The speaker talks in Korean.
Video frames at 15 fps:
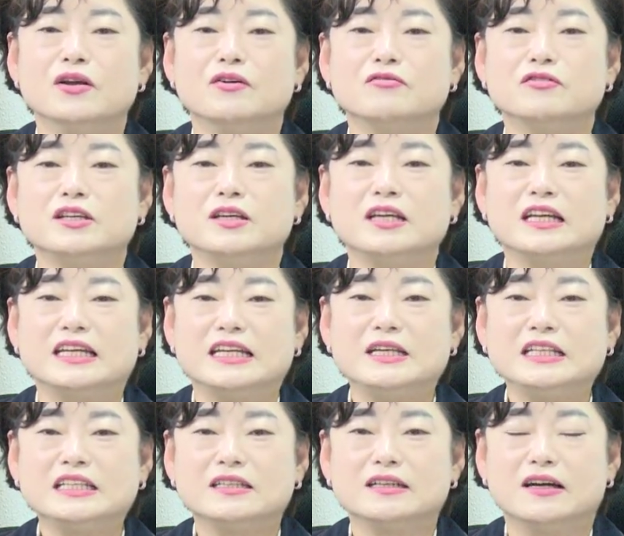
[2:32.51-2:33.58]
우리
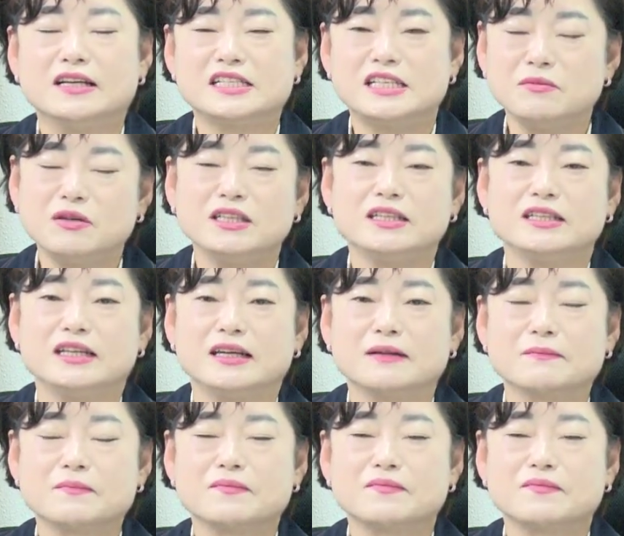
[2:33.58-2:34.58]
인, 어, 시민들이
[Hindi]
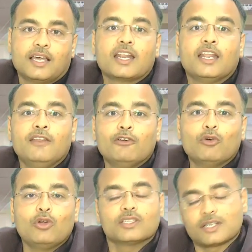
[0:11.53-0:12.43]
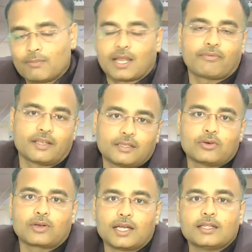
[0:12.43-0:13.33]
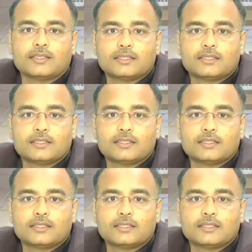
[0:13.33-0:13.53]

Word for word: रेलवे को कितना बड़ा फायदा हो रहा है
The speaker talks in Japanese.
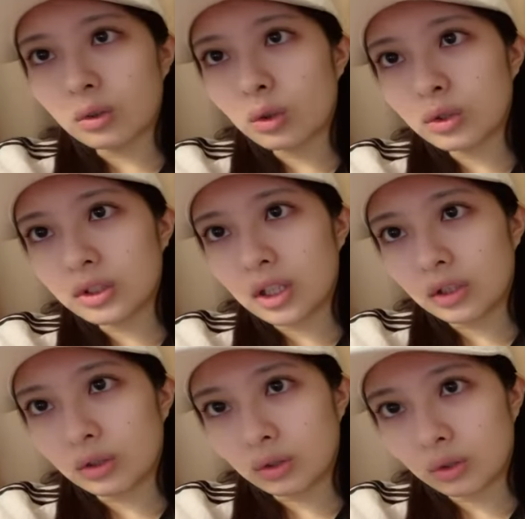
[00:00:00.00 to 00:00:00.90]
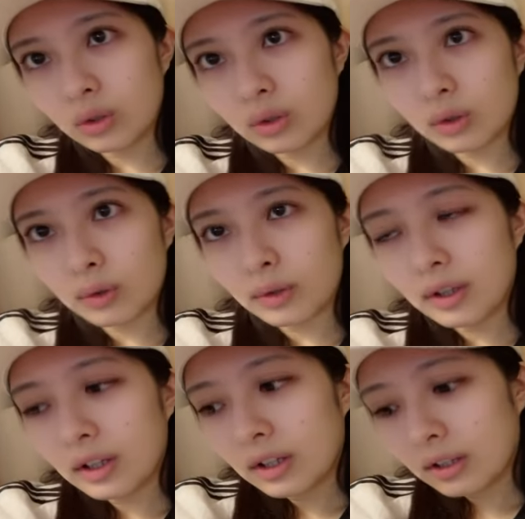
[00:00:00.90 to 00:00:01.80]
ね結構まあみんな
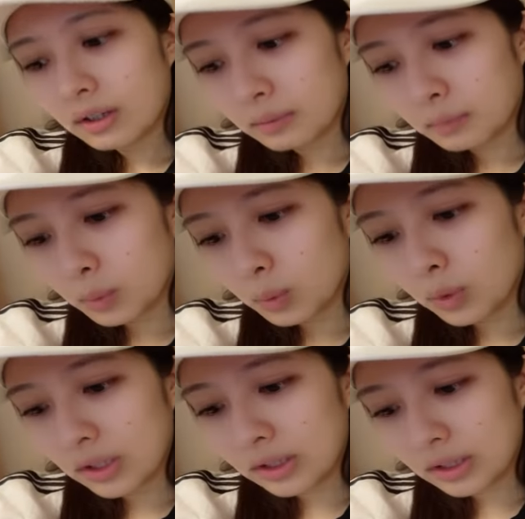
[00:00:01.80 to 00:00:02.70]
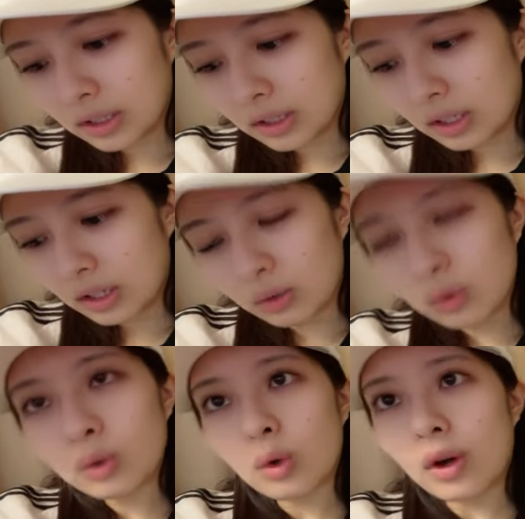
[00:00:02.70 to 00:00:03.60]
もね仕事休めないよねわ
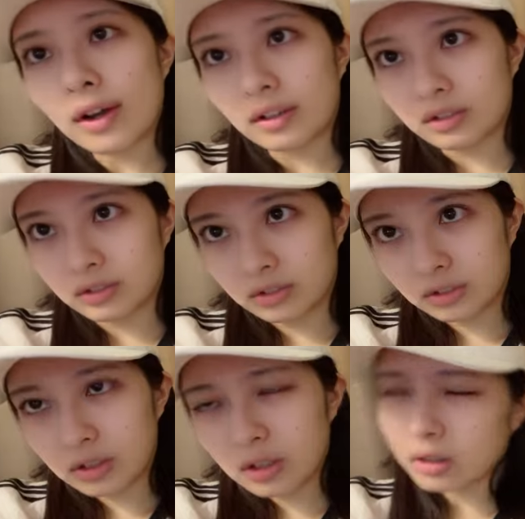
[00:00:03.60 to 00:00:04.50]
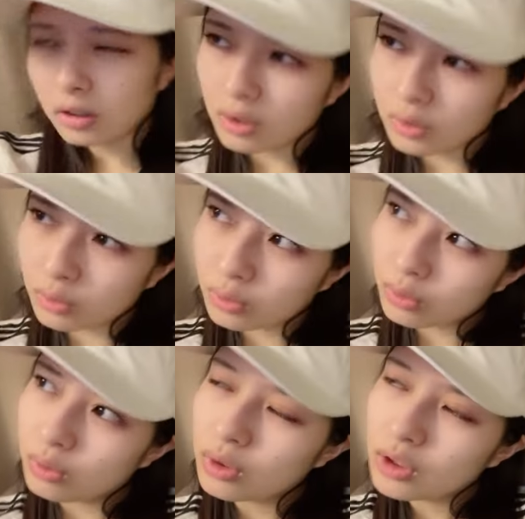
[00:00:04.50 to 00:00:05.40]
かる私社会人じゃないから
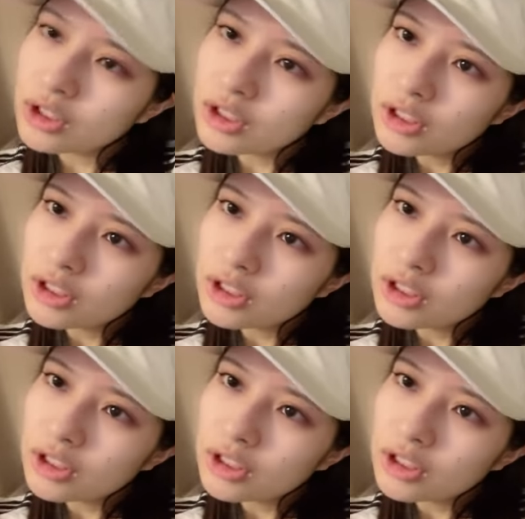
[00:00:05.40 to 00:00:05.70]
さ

================================

*INSTRUCTIONS TO FOLLOW*. Extract all lines from the data in which "speaker" is found.

*RESPONSE*.
The speaker talks in Korean.
The speaker talks in Japanese.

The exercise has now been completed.